Studi: Antibodi Penyintas SARS Punya Potensi untuk Pengobatan COVID-19

Para peneliti melakukan studi pada antibodi penyintas SARS 2003 terhadap virus corona penyebab COVID-19

oleh Giovani Dio Prasasti diperbarui 22 Mei 2020, 14:00 WIB
Ilustrasi Foto Peneliti (iStockphoto)

Liputan6.com, Jakarta Peneliti terus mencari cara untuk menemukan perawatan dan pengobatan yang paling tepat bagi pasien COVID-19. Harapan lain datang dari antibodi penyintas SARS tahun 2003.

Sebuah studi mengungkapkan bahwa antibodi yang pertama kali diidentifikasi pada sampel darah penyintas SARS 2003, berpotensi menghambat virus corona terkait, termasuk SARS-CoV-2 penyebab COVID-19.

Antibodi ini disebut S309 yang studinya dirilis dalam jurnal Nature 18 Mei berjudul "Cross-neutralization of SARS-CoV and SARS-CoV2 by a human monoclonal antibody."

Dikutip dari laman University of Washington School of Medicine pada Jumat (22/5/2020), di mana peneliti mereka juga terlibat, studi ini dilakukan oleh beberapa peneliti untuk Vir Biotechnology.

Saksikan Juga Video Menarik Berikut Ini


Studi dari Penyintas SARS 17 Tahun Lalu

Ilustrasi penelitian. (iStockphoto)

David Veesler, asisten profesor biokimia dari University of Washington School of Medicine mengatakan bahwa penelitian ini masih perlu mengungkapkan bahwa antibodi tersebut bisa melindungi dalam sistem kehidupan.

"Saat ini, tidak ada alat yang disetujui atau terapi berlisensi yang terbukti dapat memerangi virus corona penyebab COVID-19," kata Veesler.

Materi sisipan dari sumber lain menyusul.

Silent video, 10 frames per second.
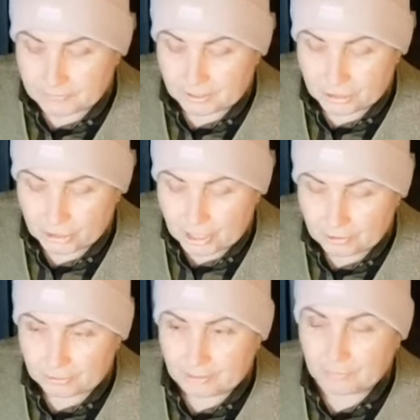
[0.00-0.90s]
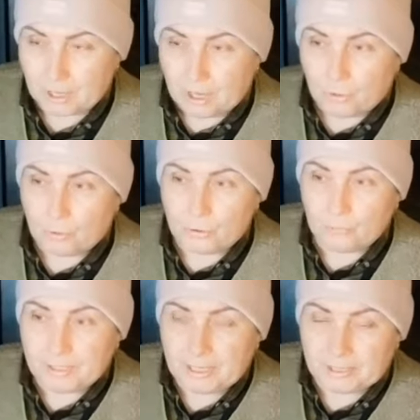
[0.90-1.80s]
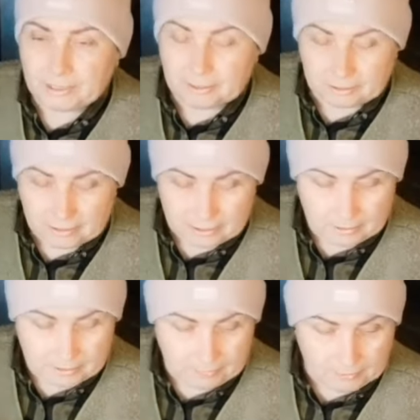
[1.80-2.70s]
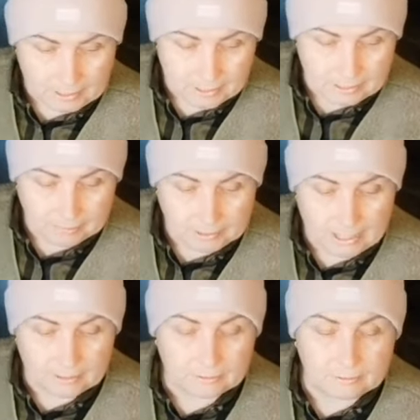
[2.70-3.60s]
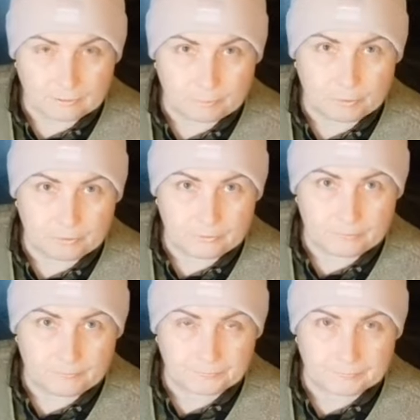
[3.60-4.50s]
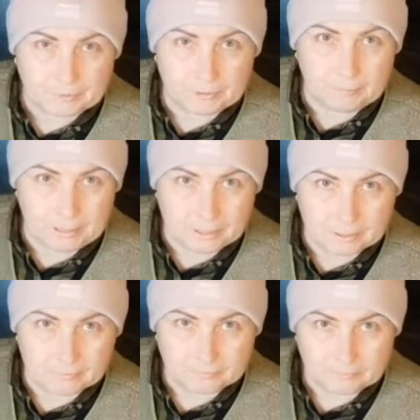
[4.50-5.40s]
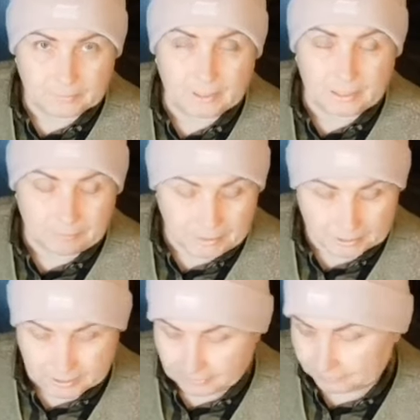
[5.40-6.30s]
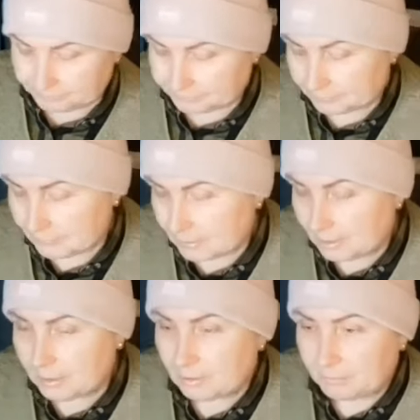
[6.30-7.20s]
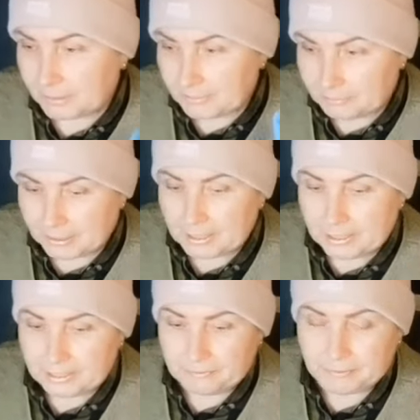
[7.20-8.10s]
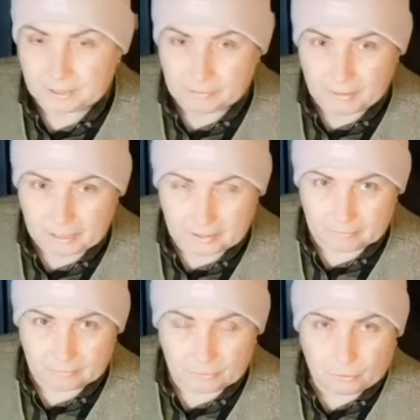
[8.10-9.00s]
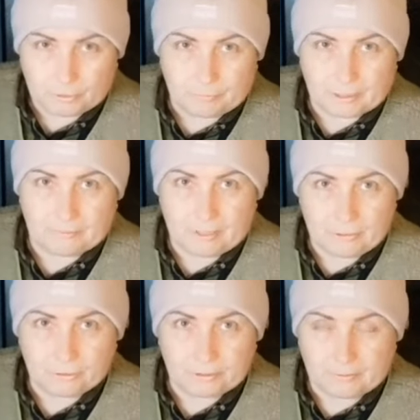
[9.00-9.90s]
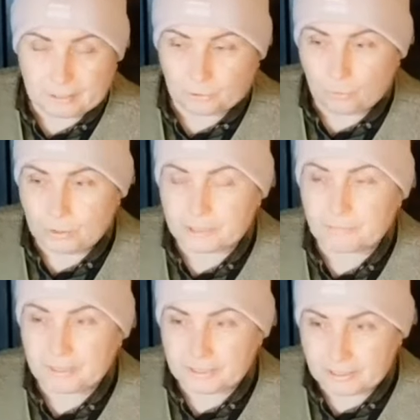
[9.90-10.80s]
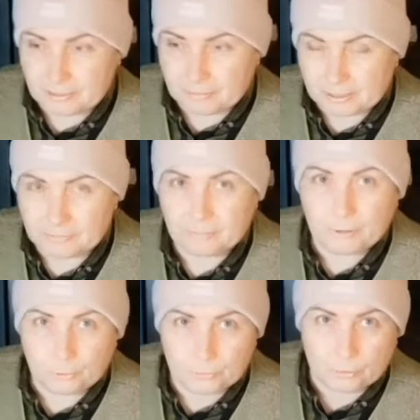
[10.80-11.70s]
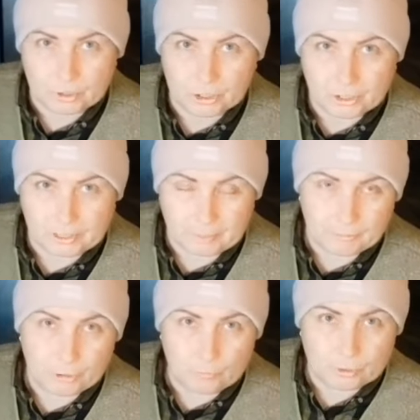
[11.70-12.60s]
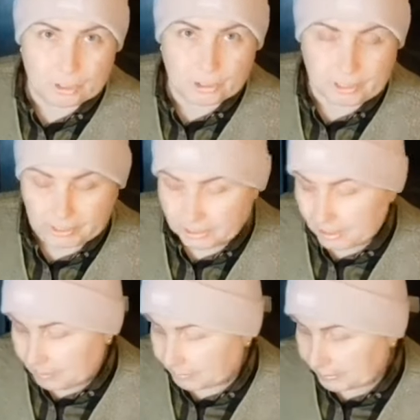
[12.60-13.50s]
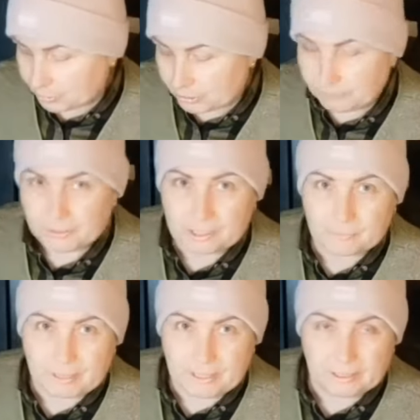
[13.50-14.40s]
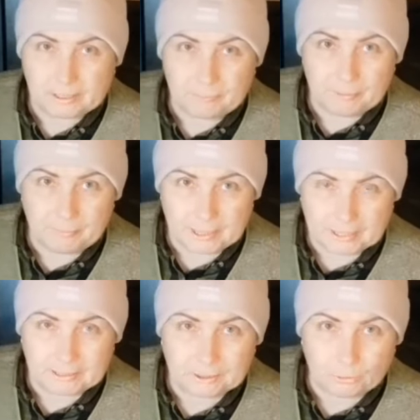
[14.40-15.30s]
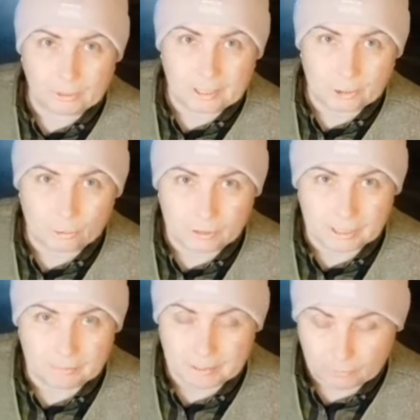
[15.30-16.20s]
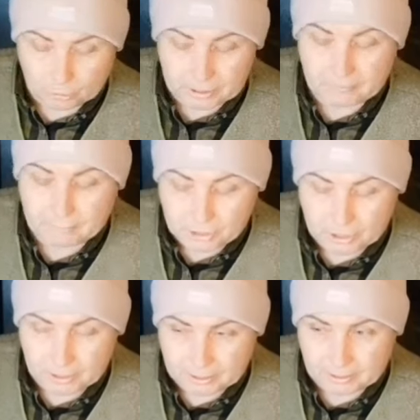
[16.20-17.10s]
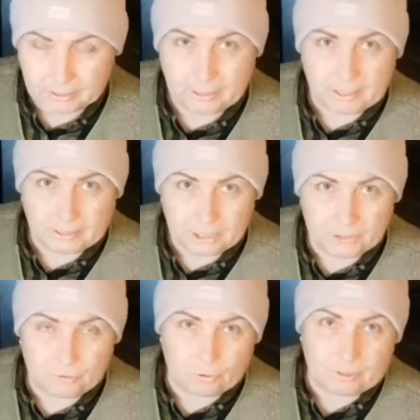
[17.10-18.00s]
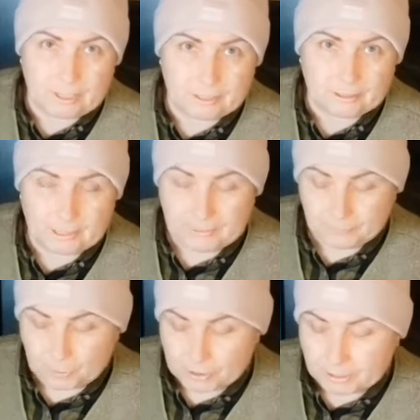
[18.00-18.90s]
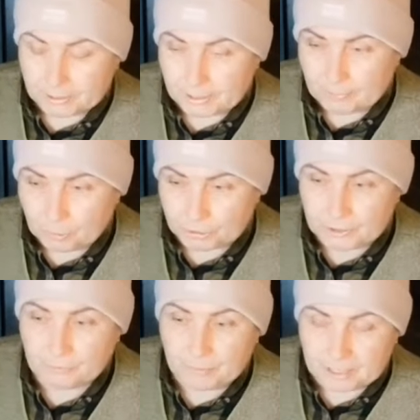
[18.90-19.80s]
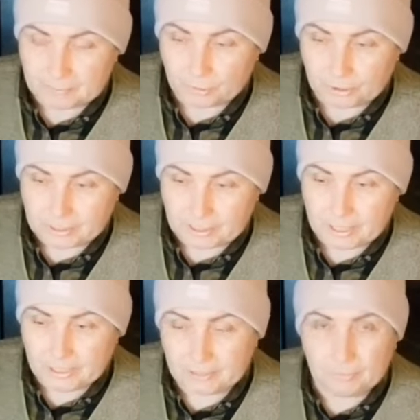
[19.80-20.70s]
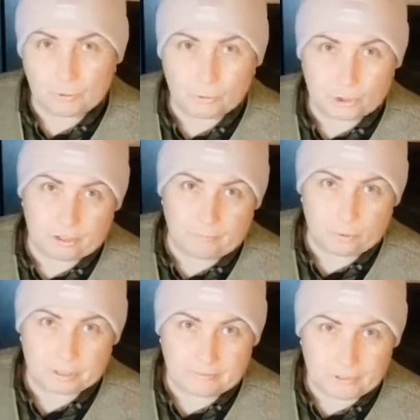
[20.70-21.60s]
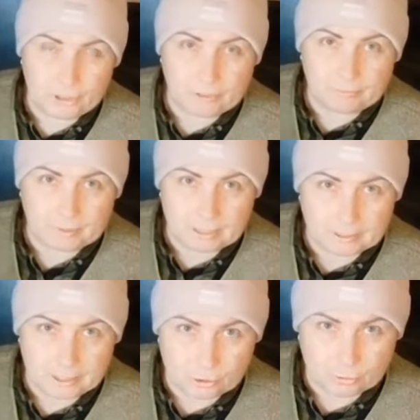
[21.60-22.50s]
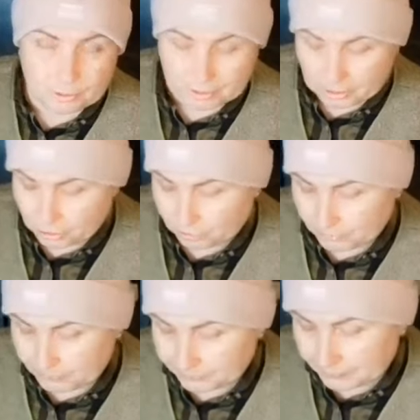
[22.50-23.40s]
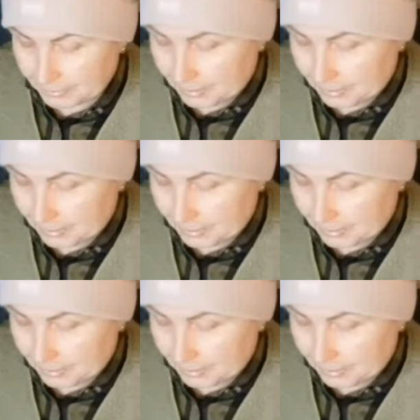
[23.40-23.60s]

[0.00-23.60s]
часто встречаю там, ой, у меня, говорит, э, завелась там тля э, в, э, в теплице на перце пролейте фитоспорином. Люди проливают и говорят, ой, спасибо, мы ее всю сожгли. А почему сожгли? Потому что фитоспорин – это препарат, который на солнце им работать вообще нельзя, иначе все сгорит. То есть надо работать в пасмурный день, либо уже поздно вечером, когда солнце зашло.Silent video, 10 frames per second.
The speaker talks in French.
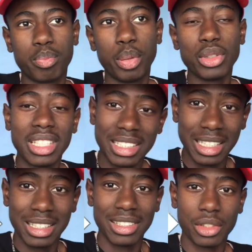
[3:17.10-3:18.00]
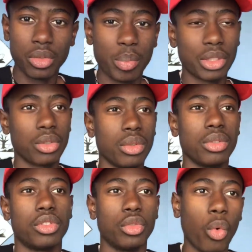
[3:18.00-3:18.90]
poser cette question parce
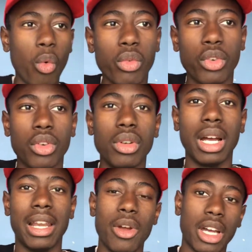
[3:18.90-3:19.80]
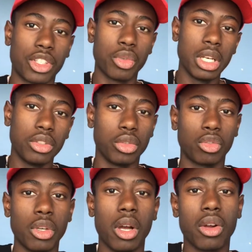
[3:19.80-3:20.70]
que je trouve que à l'heure actuelle, je
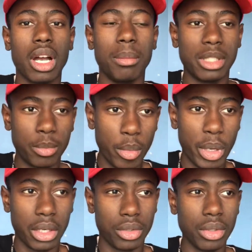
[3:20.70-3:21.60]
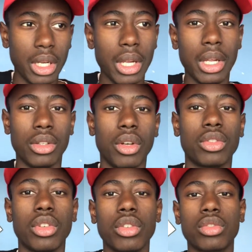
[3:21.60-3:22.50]
suis encore un petit peu perdu dans le
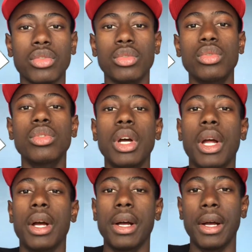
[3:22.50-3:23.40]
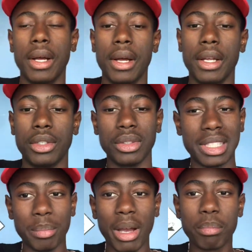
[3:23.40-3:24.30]
sens où je euh, je
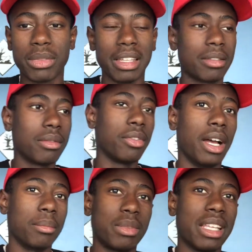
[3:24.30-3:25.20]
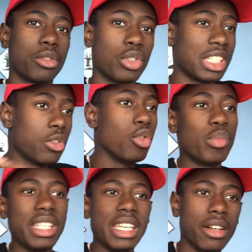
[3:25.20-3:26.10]
sais pas, peut-être, enfin peut-être que j'ai
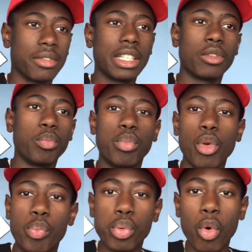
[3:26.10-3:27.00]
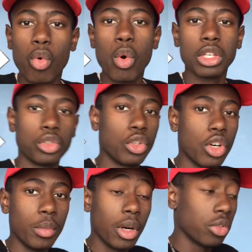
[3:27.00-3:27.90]
oublié en fait le pourquoi du
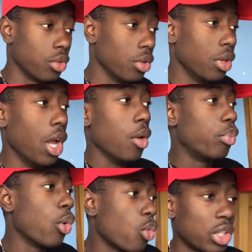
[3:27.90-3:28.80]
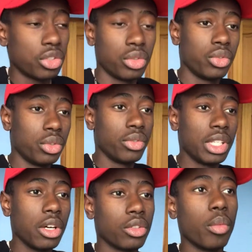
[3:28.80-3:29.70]
comment de pourquoi je veux
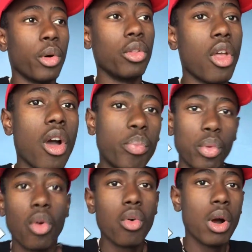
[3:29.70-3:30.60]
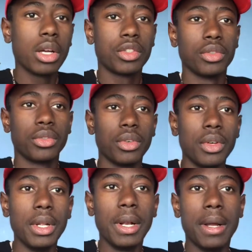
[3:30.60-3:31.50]
devenir entrepreneur, pourquoi je
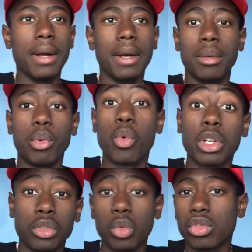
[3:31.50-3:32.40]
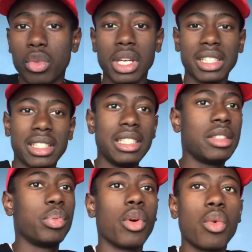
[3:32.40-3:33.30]
veux, euh, pourquoi je construis un
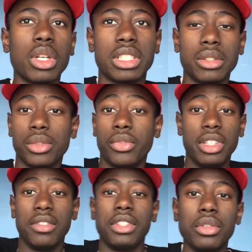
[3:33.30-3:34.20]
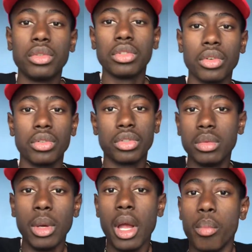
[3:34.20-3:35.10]
site, pourquoi je fais des vidéos sur
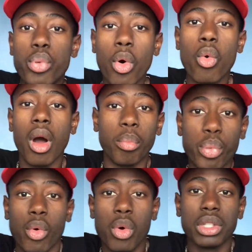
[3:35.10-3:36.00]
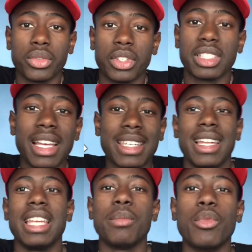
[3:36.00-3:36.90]
YouTube, pourquoi, pourquoi je fais ça,
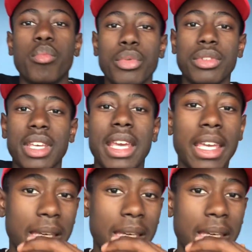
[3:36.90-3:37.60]
quel est mon but.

Dia mengatakan, studi ini bukan satu-satunya penelitian untuk mencari antibodi yang berguna dalam pengobatan COVID-19. Namun yang membuatnya berbeda adalah, antibodi ini didapat dari orang yang terinfeksi SARS 17 tahun yang lalu.

"Inilah yang memungkinkan kami bergerak sangat cepat dibandingkan dengan kelompok lain," katanya.


Sel Memori B Penyintas SARS

Ilustrasi Foto Peneliti (iStockphoto)

Para peneliti tersebut mengidentifikasi antibodi monoklonal dari sel memori B penyintas SARS. Sel-sel tersebut terbentuk setelah mereka terkena penyakit menular dan bisa bertahan lama, bahkan seumur hidup.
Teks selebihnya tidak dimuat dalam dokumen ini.